### Stored data
○ ○ ○ ○
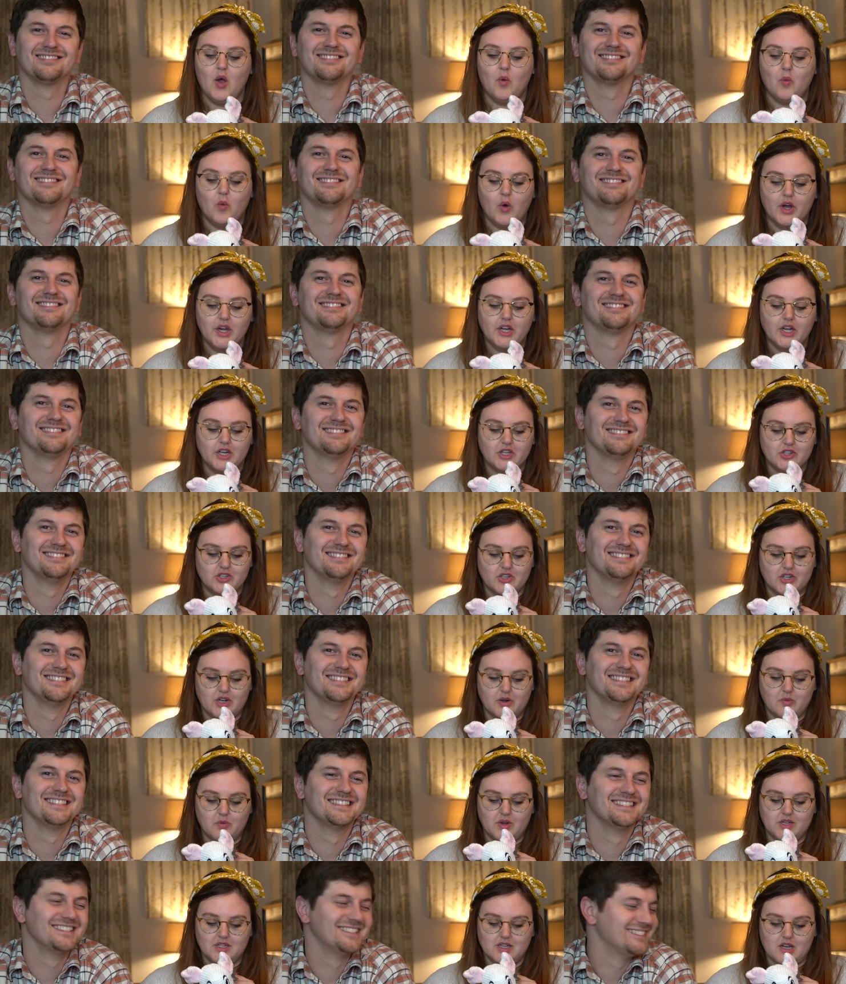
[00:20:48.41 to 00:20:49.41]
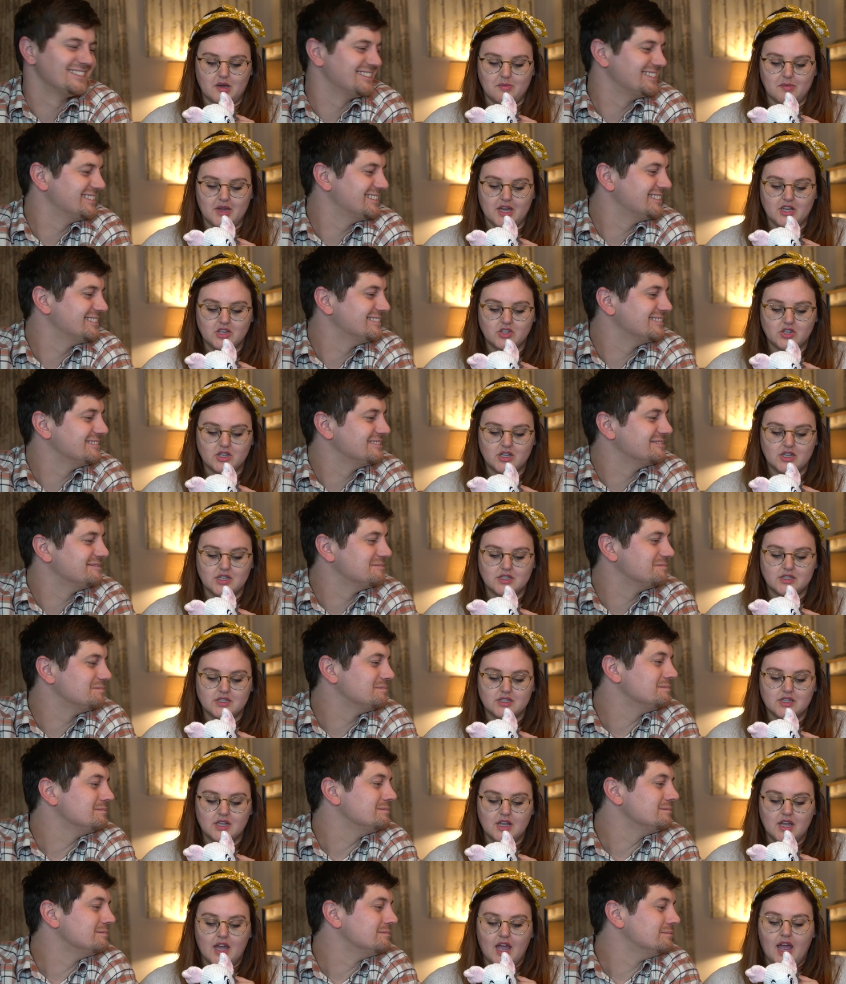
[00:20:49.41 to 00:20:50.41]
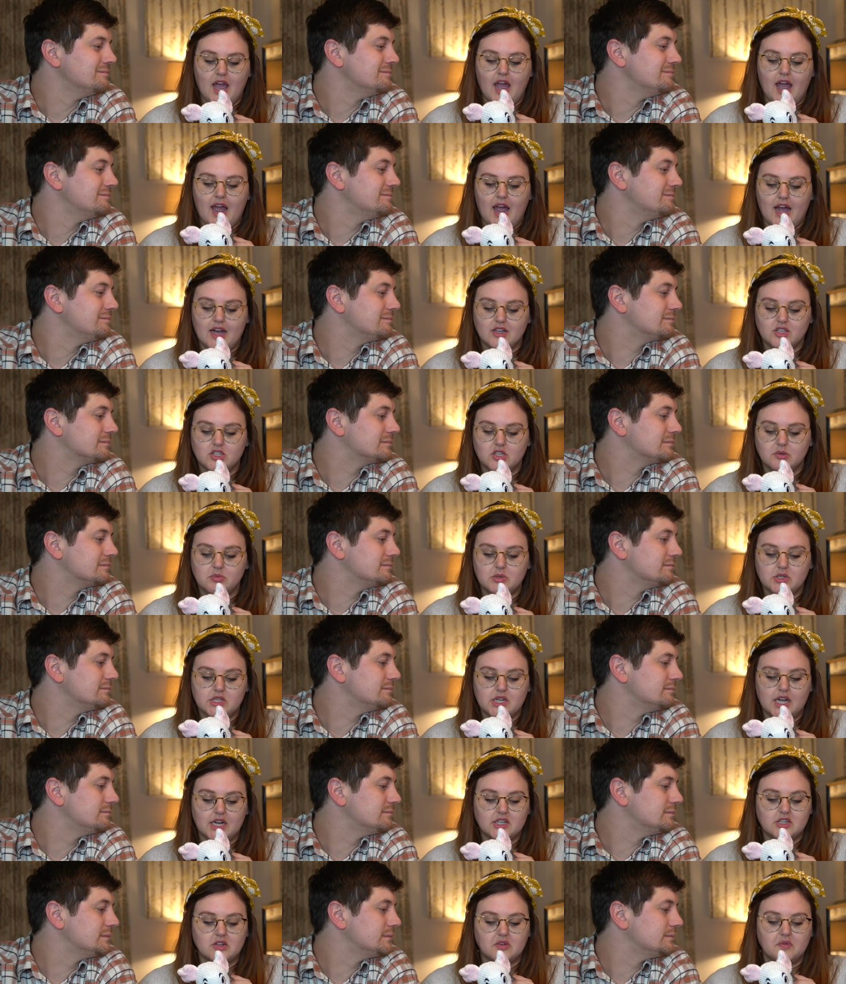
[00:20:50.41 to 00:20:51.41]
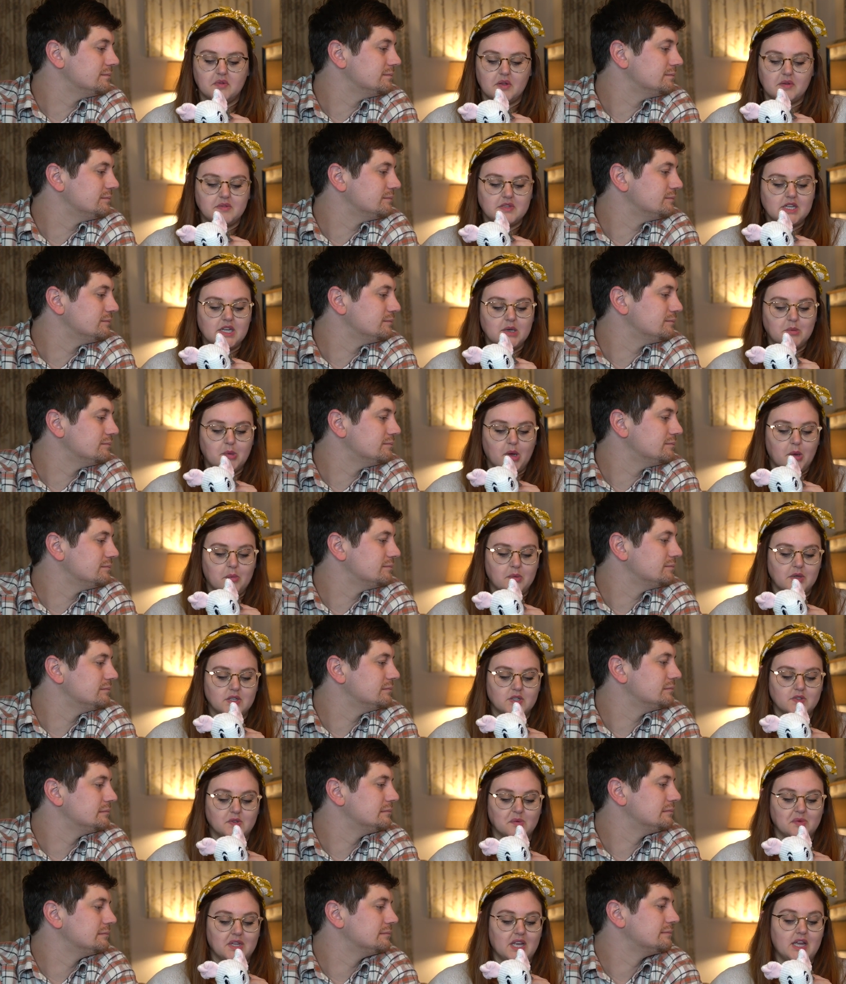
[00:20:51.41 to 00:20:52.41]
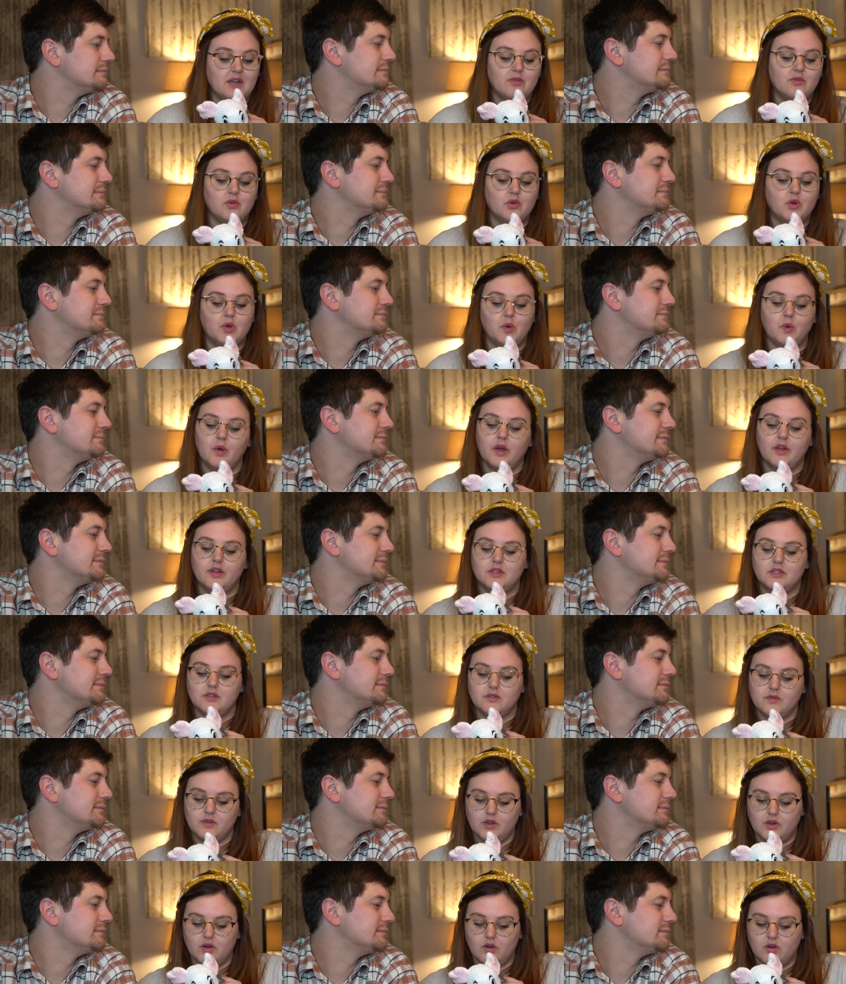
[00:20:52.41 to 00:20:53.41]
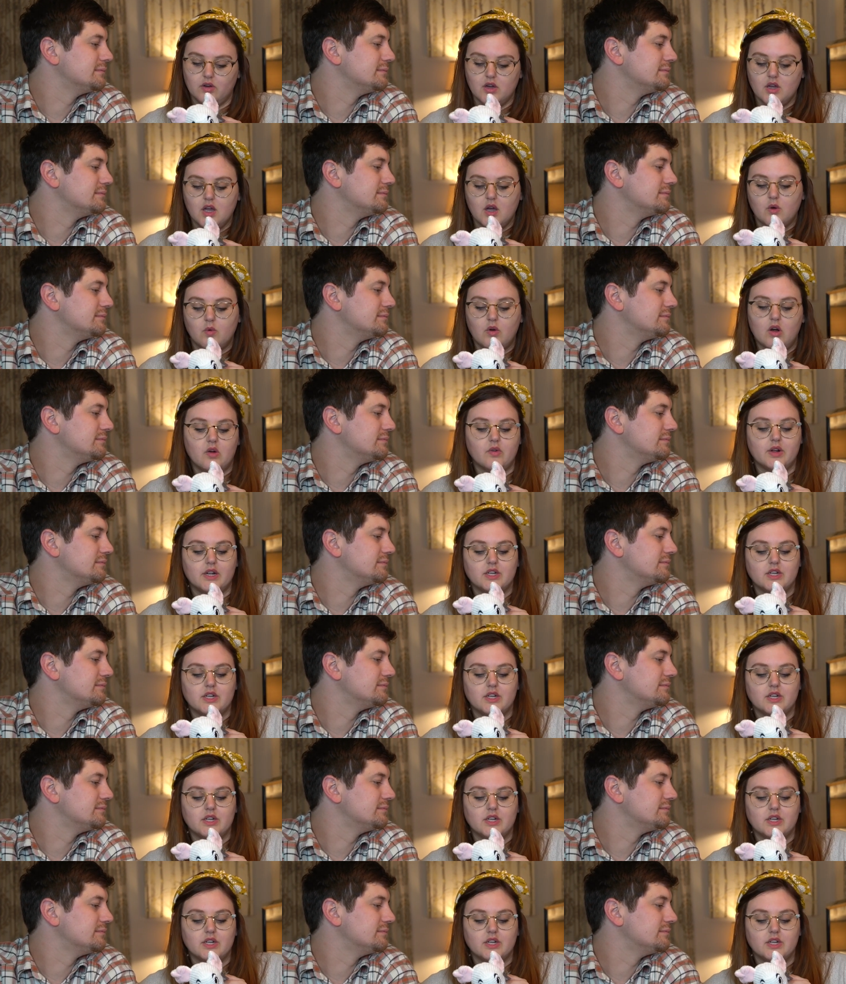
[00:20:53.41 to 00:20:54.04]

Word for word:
Speaker 1: 101 Dalmatians passed to protect her 15 puppies from the evil Cruella de Vil while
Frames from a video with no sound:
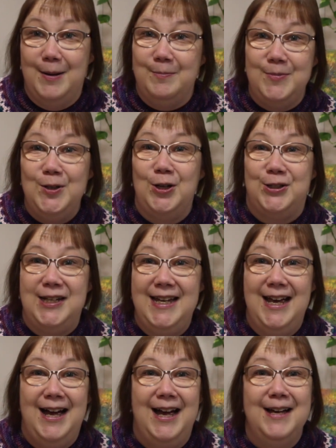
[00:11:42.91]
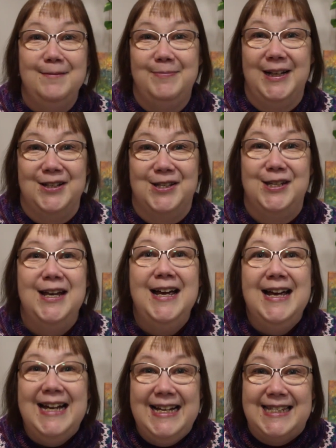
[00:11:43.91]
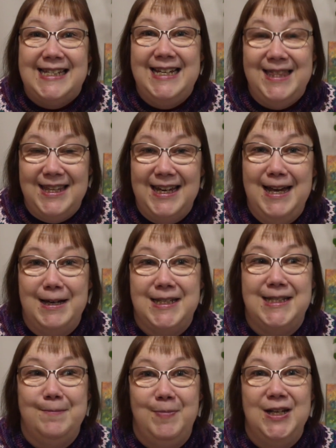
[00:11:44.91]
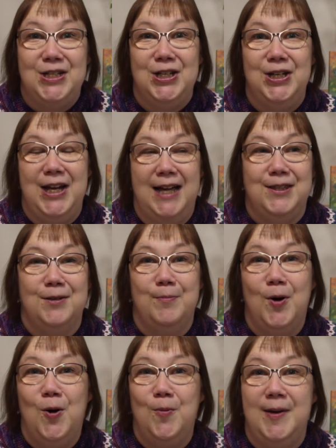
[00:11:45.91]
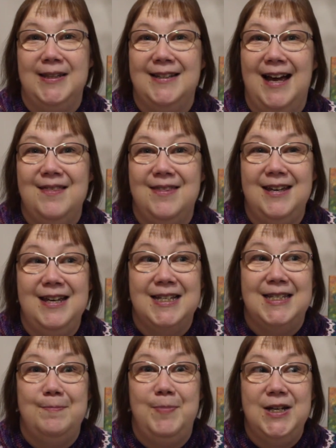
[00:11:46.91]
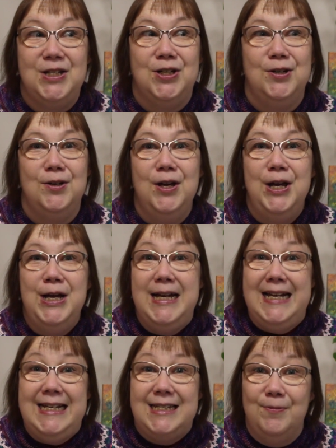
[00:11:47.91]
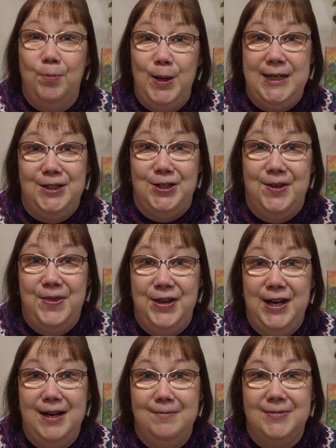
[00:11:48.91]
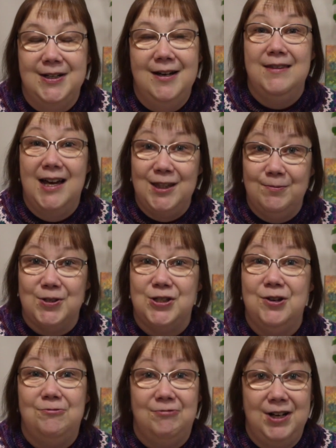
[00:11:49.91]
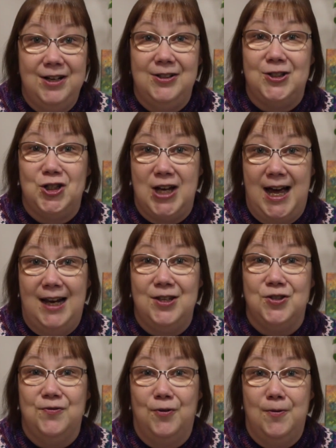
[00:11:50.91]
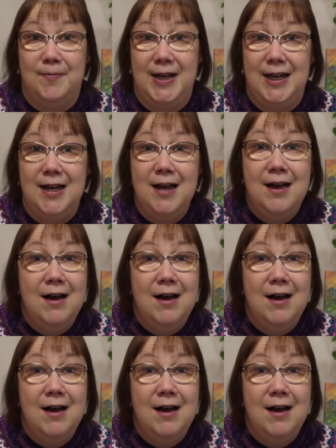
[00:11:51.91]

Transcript: not here, because it's in the exhibition at the moment, and the exhibition is winter-themed. That was a real challenge for me.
○ ○ ○ ○
Please output the lines above beginning at the line with "[00:20:52.41 to 00:20:53.41]" and ending after the line with "[00:11:51.91]", precisely as written and with no pictures.

[00:20:52.41 to 00:20:53.41]
[00:20:53.41 to 00:20:54.04]

Word for word:
Speaker 1: 101 Dalmatians passed to protect her 15 puppies from the evil Cruella de Vil while
Frames from a video with no sound:
[00:11:42.91]
[00:11:43.91]
[00:11:44.91]
[00:11:45.91]
[00:11:46.91]
[00:11:47.91]
[00:11:48.91]
[00:11:49.91]
[00:11:50.91]
[00:11:51.91]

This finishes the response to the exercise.